A vast range of cultural, educational, athletic and social activities are available to Princeton students, faculty and staff. Getting involved in campus life is the quickest way to become a part of the University community, and to create one’s own Princeton experience. Campus life activities are built around the concepts of encouraging each community member to express his or her talents and to respect all members of our pluralistic community.
Some 300 student-led organizations make it easy for Princeton students to pursue existing interests or explore new ones.
Students may choose to participate in dance, media (film, broadcast and print), music (vocal and instrumental), theater, service and social, political and special interest, student government, debate, educational, ethnic and religious organizations.
Originally, Princeton’s mascot was the lion—seen by the administration as the most regal animal. However, in 1867 the sophomore baseball team decided to adorn orange ribbons with black numerals. The orange and black combination stuck and by the early 1880s florid sports writers began to refer to Princeton’s teams as the Tigers. In 1911 the lions that flanked the entrance to Nassau Hall were replaced by the bronze tigers we see today.

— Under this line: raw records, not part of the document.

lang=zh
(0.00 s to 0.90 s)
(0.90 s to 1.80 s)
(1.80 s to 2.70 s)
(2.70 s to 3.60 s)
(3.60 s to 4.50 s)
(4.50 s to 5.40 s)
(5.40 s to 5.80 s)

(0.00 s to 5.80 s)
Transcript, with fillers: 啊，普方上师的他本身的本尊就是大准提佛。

Students may choose from among 37 academic concentrations in the humanities, social sciences, natural sciences and engineering. They graduate with a degree of either A.B. or B.S.E. Interdisciplinary certificate programs offer students a wealth of opportunities for focused study that supplements the primary work of the concentration.
Today, more than 1,100 faculty members instruct approximately 5,200 undergraduate students and 2,600 graduate students.

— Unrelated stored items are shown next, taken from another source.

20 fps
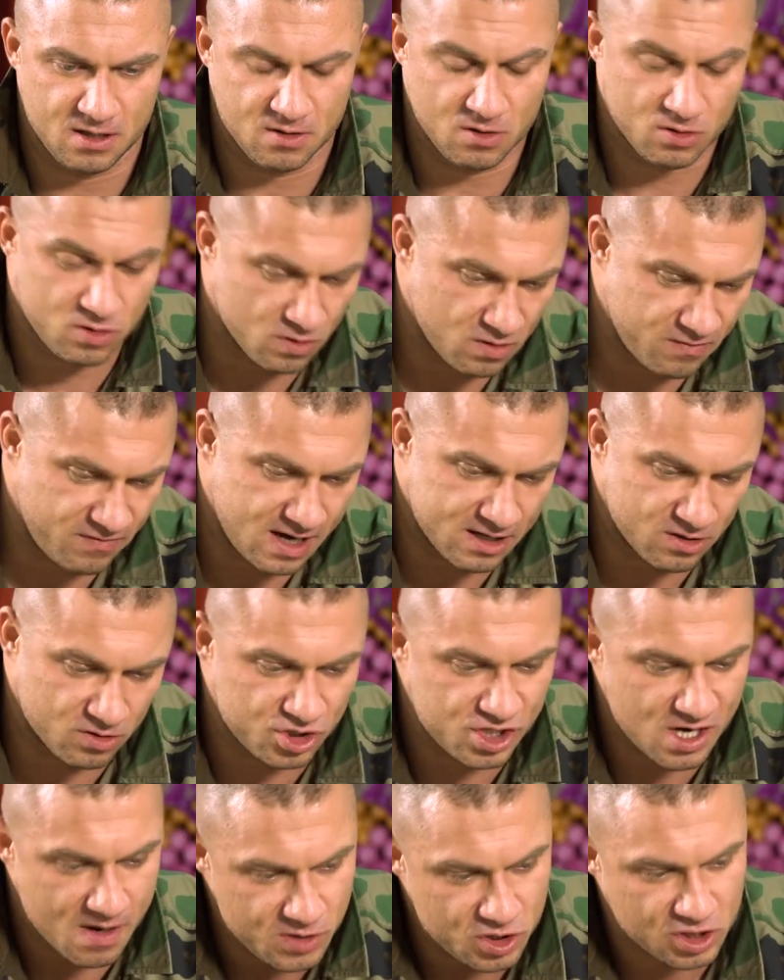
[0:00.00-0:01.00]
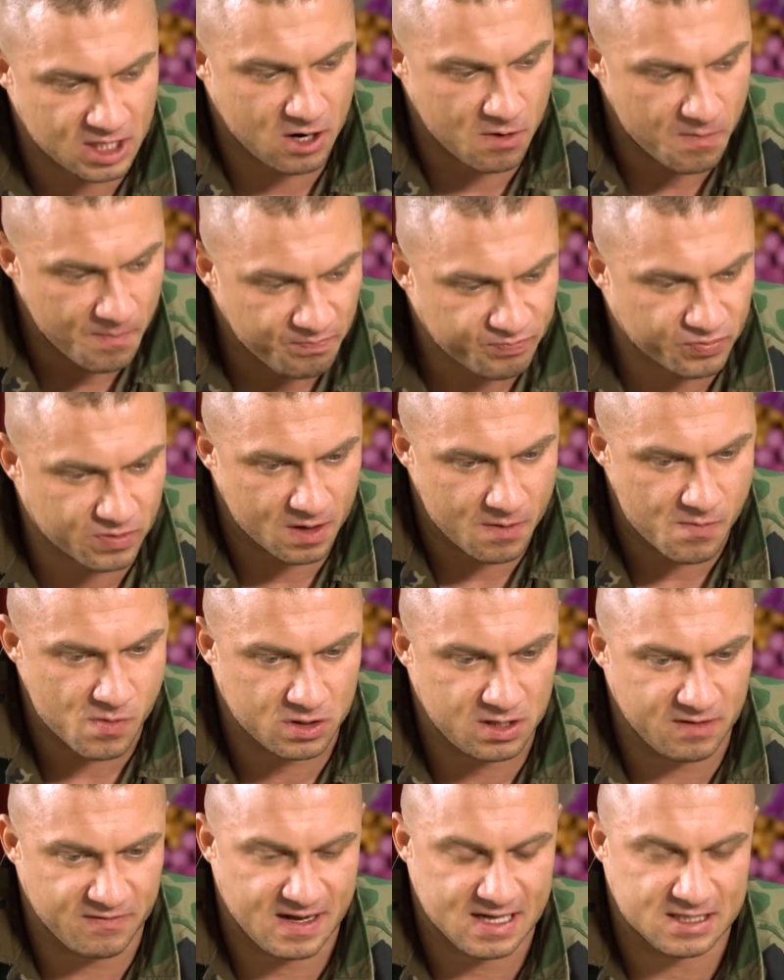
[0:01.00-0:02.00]
No to dwa, to no trzeba być taką
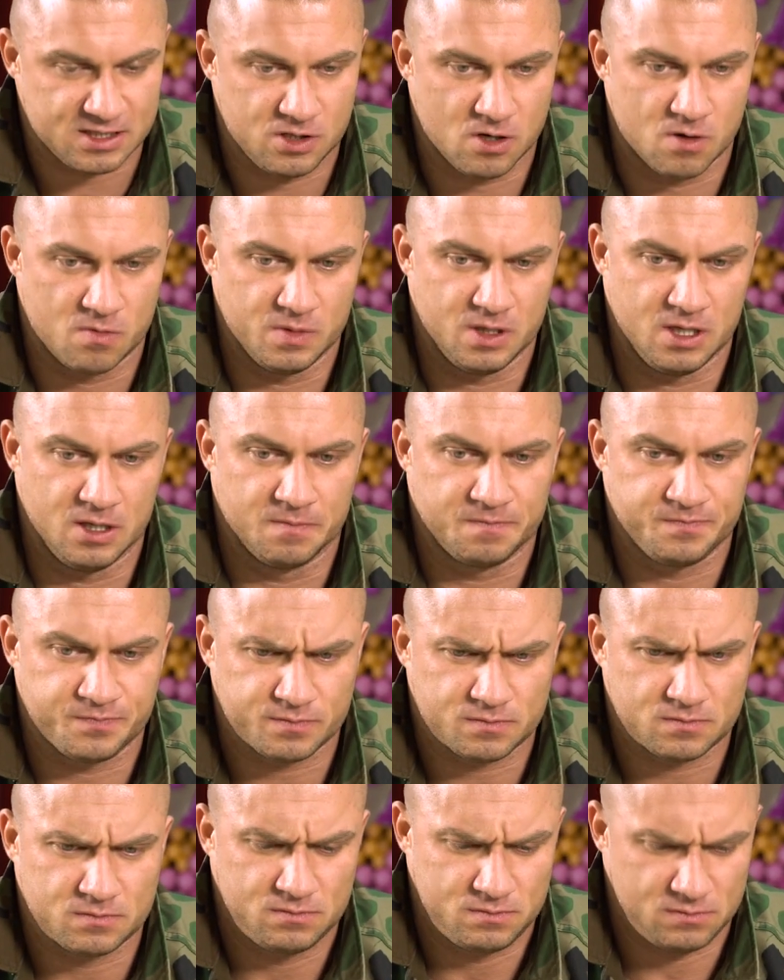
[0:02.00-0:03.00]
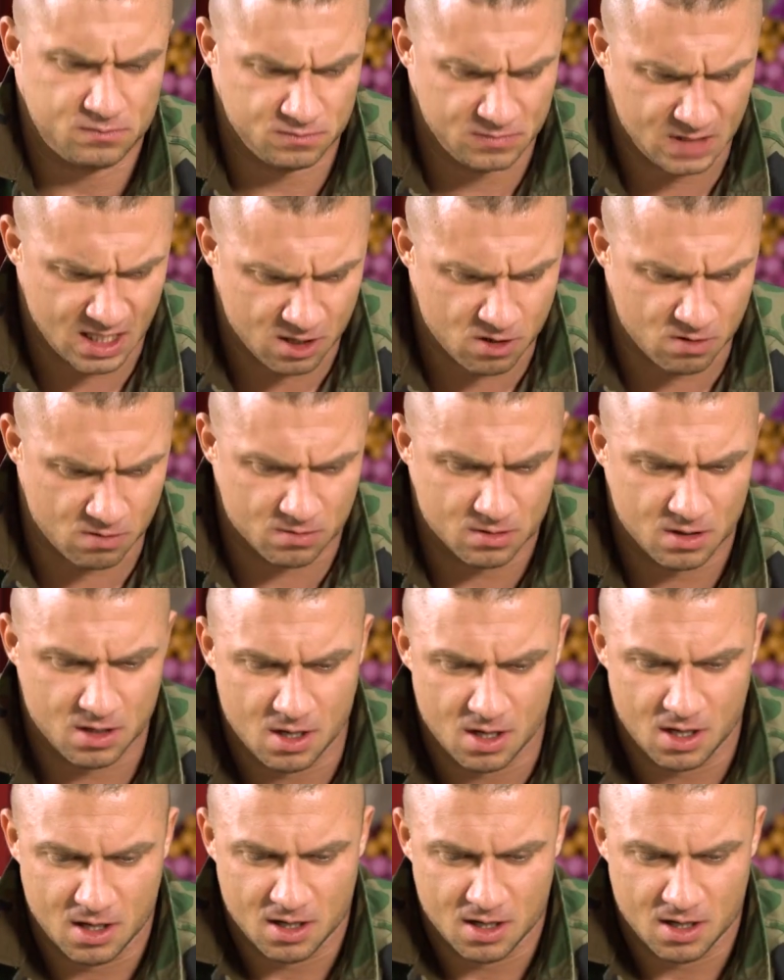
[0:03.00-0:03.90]
motywacją i taką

The Continental Congress met in Nassau Hall, which served as the capitol of the United States for approximately five months in 1783.

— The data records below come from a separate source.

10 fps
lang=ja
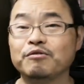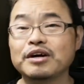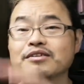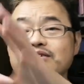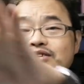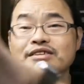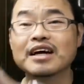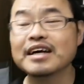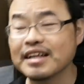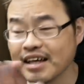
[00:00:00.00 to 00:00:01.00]
ワックス
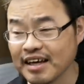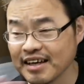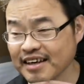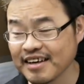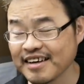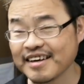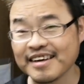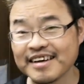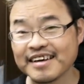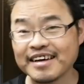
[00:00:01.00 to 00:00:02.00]
かけて、
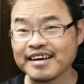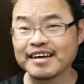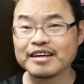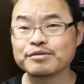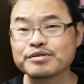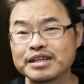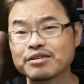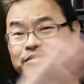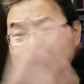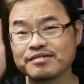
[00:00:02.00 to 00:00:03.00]
拭き
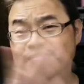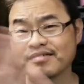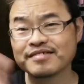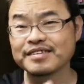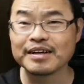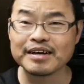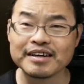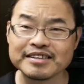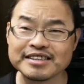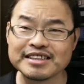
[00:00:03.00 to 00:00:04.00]
取る。
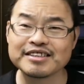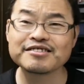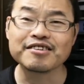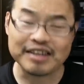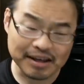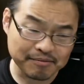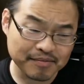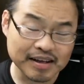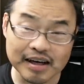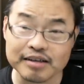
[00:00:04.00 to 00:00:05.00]
死ぬよね。
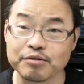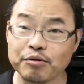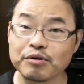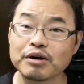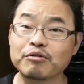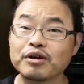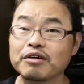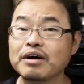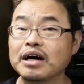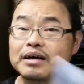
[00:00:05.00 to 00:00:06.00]
はい。ところがこ
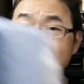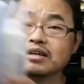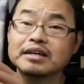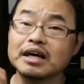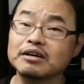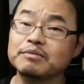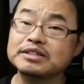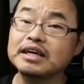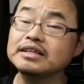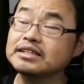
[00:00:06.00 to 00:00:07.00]
れは、あの、ま
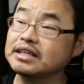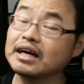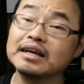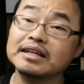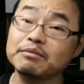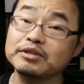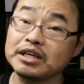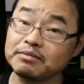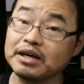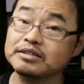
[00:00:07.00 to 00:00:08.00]
洗車しながらでも
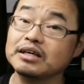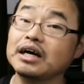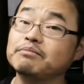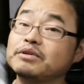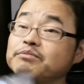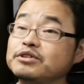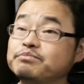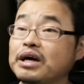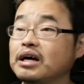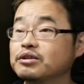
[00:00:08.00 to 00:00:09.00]
できます。はい。
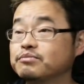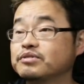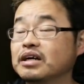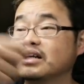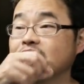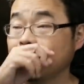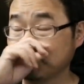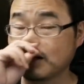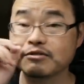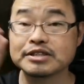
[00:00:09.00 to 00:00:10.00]
水ビャーっとぶっかけて、
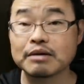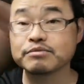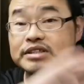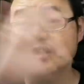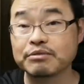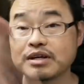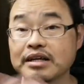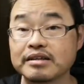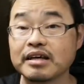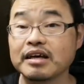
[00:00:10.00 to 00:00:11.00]
まあ、シャンプー洗車でも
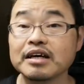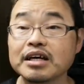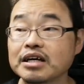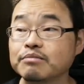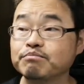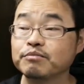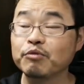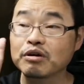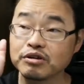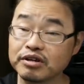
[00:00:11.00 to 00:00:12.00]
やって、
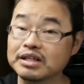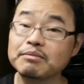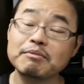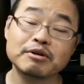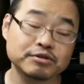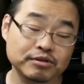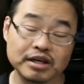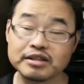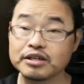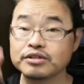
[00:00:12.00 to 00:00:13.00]
もう濡れたままの状
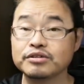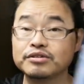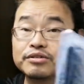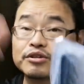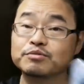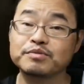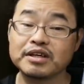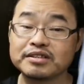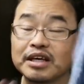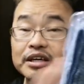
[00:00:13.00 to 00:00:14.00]
態で、シュシュッと
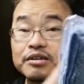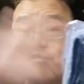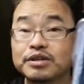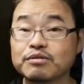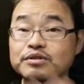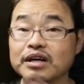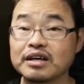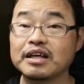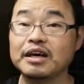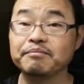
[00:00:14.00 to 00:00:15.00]
スプレーして、拭き取るだ
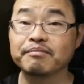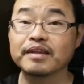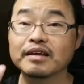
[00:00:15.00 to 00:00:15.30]
けで、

The nation’s first cheer took place at Princeton during a football game in the late 1880s, when a group of male students led a crowd in the first recorded, organized chant, which today is Princeton’s legendary “locomotive.”
During the first modern Olympic games in 1896, Robert Garrett, Class of 1897, won first place in both the discus and the shot put, second place in the long jump, and third in the high jump.
On November 19, 1969, Charles “Pete” Conrad, Class of 1953, became the third person to walk on the moon, and planted a Princeton flag there.
Michelle Obama
(born January 17, 1964) attended Princeton University, graduating cum laude in 1985, and went on to earn a degree from Harvard Law School in 1988. Following her graduation from Harvard, she worked at a Chicago law firm, where she met her husband, future U.S. President Barack Obama. The couple married on October 3, 1992. As first lady, she has focused her attention on current social issues, such as poverty, healthy living and education.
Woodrow Wilson
(born December 28, 1856) spent his youth in the South, as the son of a devout Presbyterian family, seeing the ravages of the Civil War and its aftermath. A dedicated scholar and enthusiastic orator, he earned multiple degrees before embarking on a university career. In a fast rise politically, he spent two years as governor of New Jersey before becoming the two-term 28th president of the United States in 1912. Wilson saw America through World War I, negotiating the Versailles Treaty and crafting a League of Nations, a precursor to the United Nations. He suffered his second stroke during the last year of his presidency and died three years after leaving office, on February 3, 1924, with sweeping reforms for the middle class, voting rights for women and precepts for world peace as his legacy.